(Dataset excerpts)
<<<<

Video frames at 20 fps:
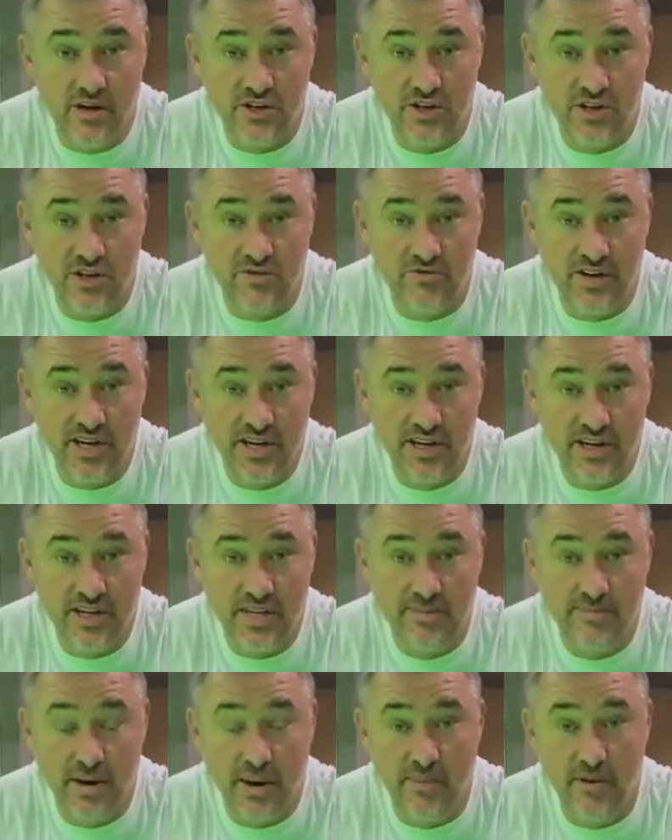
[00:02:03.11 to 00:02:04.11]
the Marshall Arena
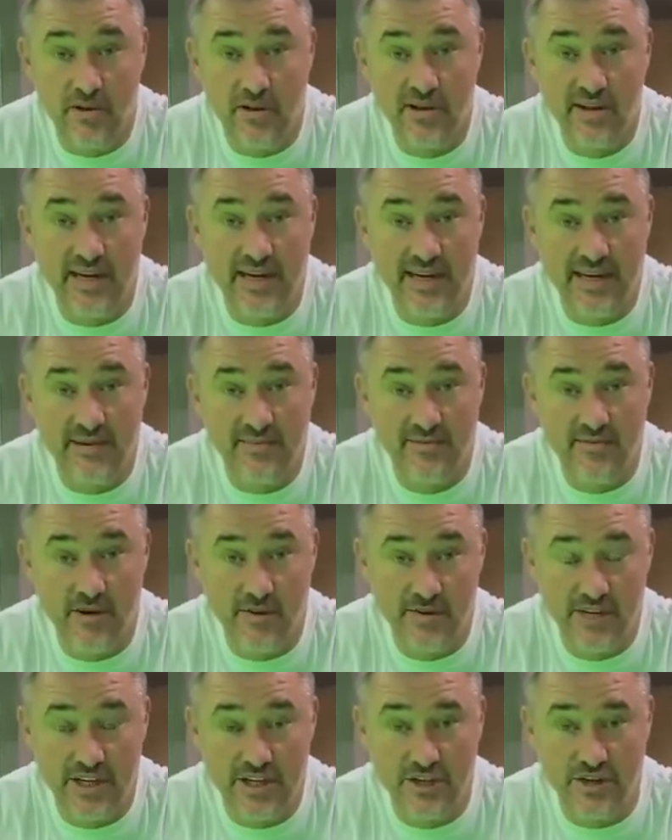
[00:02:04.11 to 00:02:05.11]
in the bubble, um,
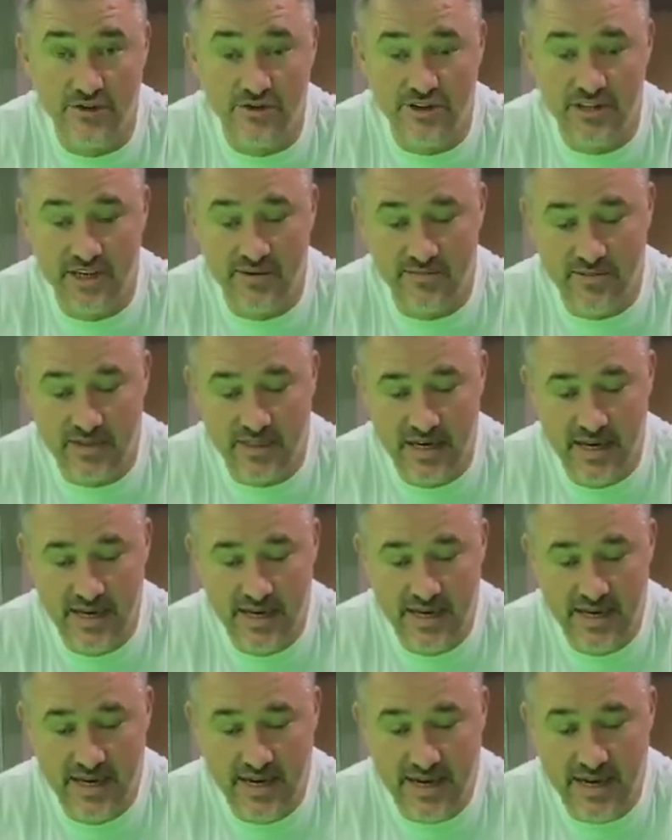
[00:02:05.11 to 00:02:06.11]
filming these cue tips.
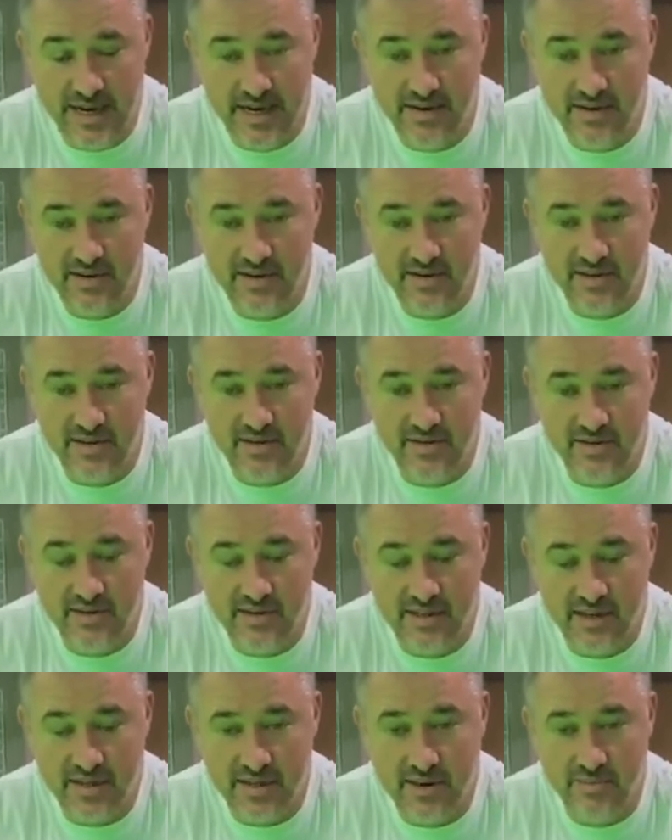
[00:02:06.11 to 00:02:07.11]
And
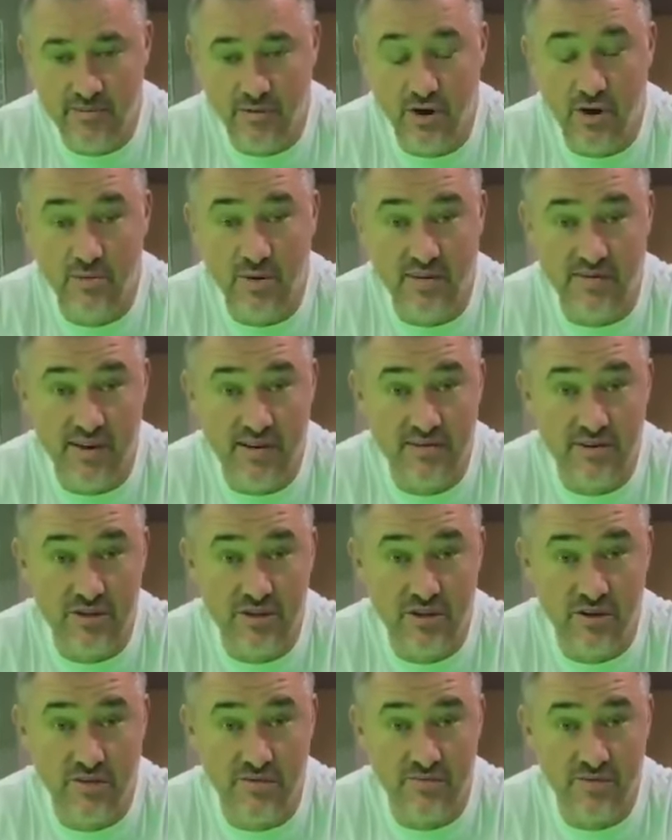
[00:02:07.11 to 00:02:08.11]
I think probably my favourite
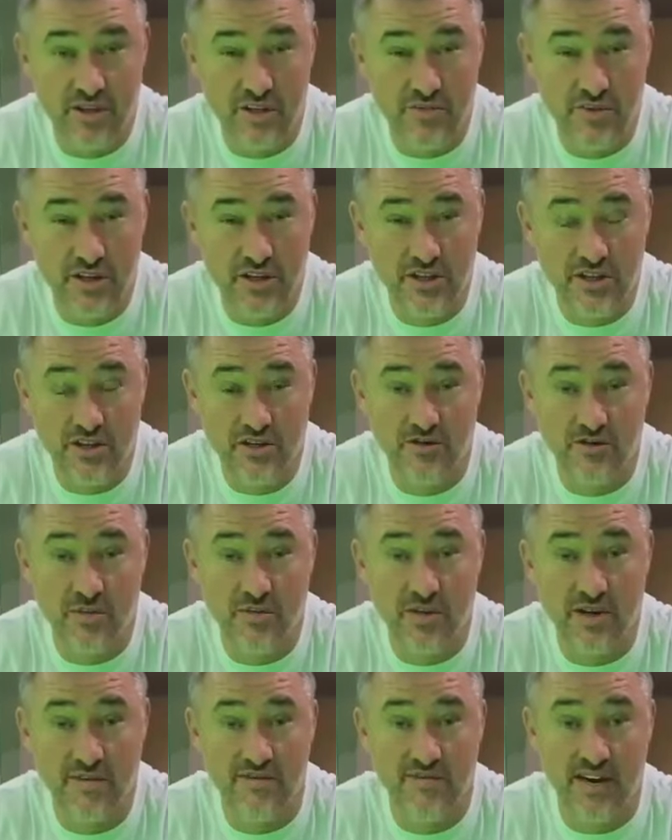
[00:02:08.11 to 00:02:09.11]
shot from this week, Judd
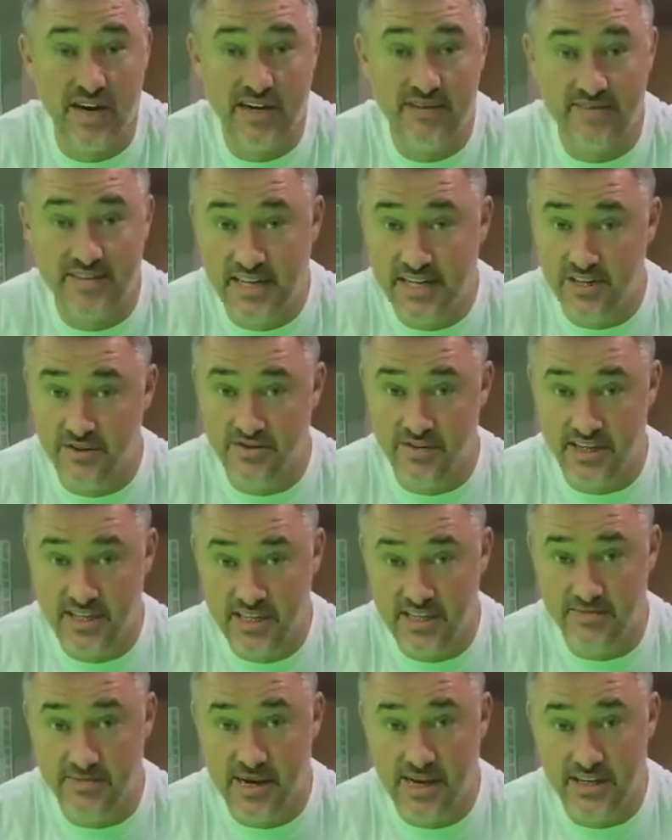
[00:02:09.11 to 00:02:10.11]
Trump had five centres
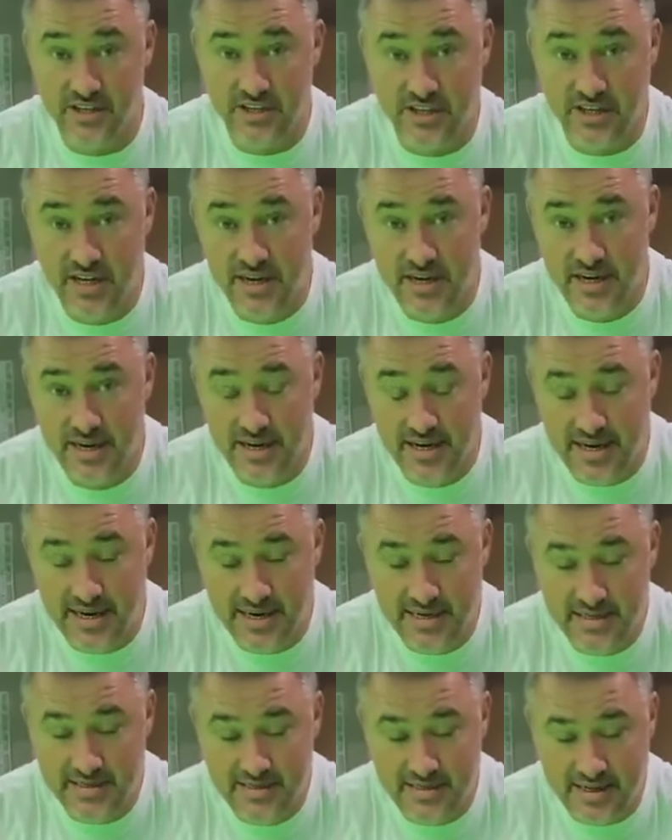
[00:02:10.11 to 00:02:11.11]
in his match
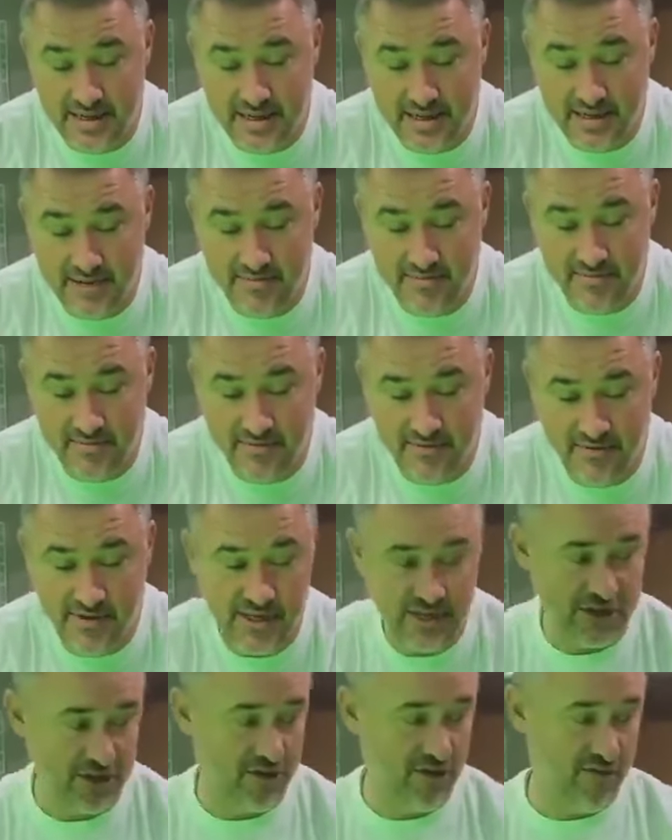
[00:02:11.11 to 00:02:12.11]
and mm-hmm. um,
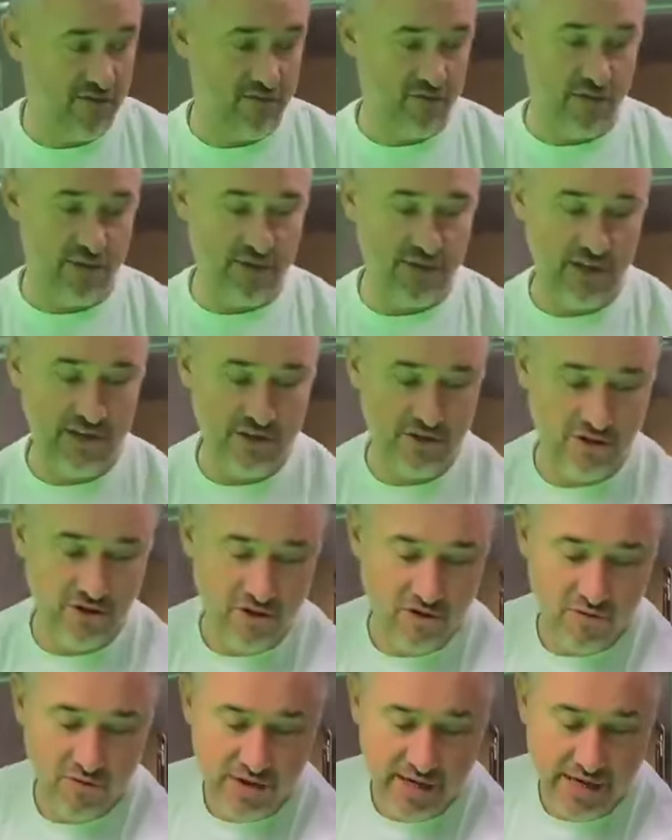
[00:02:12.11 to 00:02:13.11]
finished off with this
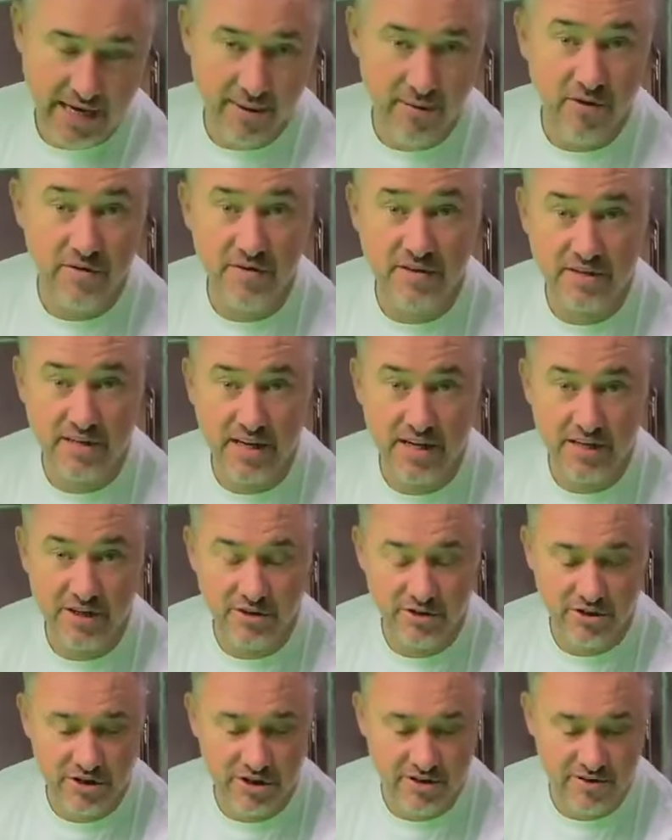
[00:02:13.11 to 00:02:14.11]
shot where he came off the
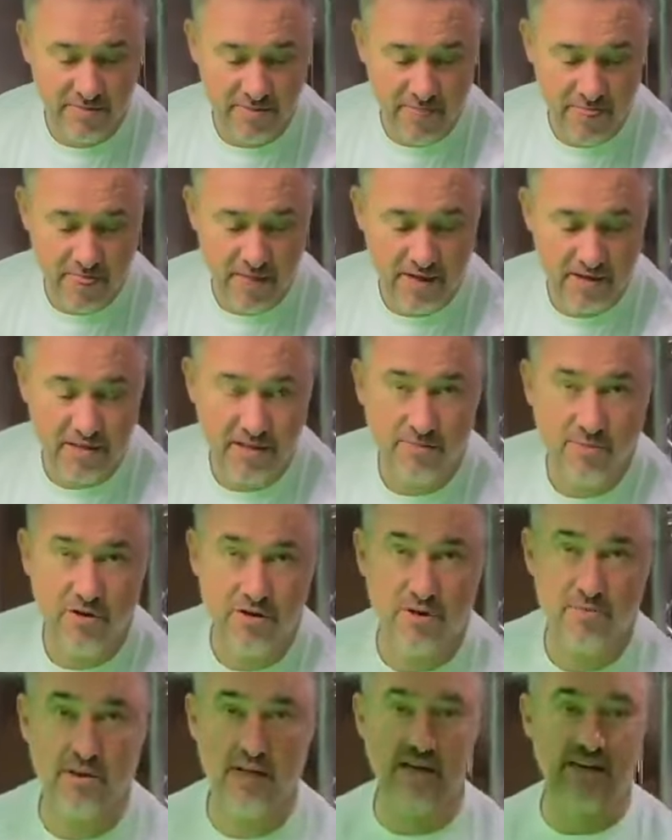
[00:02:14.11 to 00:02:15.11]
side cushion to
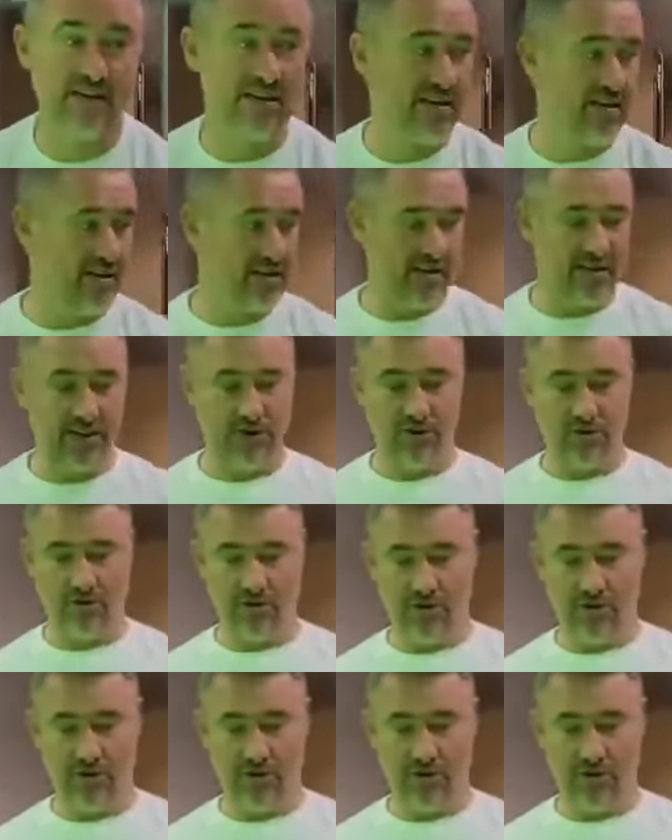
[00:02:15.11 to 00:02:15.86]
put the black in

>>>>

(DIRECTIONS) Could you print the data exactly as it appears and keep the pictures out?

(RESPONSE TO THIS TASK)
Video frames at 20 fps:
[00:02:03.11 to 00:02:04.11]
the Marshall Arena
[00:02:04.11 to 00:02:05.11]
in the bubble, um,
[00:02:05.11 to 00:02:06.11]
filming these cue tips.
[00:02:06.11 to 00:02:07.11]
And
[00:02:07.11 to 00:02:08.11]
I think probably my favourite
[00:02:08.11 to 00:02:09.11]
shot from this week, Judd
[00:02:09.11 to 00:02:10.11]
Trump had five centres
[00:02:10.11 to 00:02:11.11]
in his match
[00:02:11.11 to 00:02:12.11]
and mm-hmm. um,
[00:02:12.11 to 00:02:13.11]
finished off with this
[00:02:13.11 to 00:02:14.11]
shot where he came off the
[00:02:14.11 to 00:02:15.11]
side cushion to
[00:02:15.11 to 00:02:15.86]
put the black in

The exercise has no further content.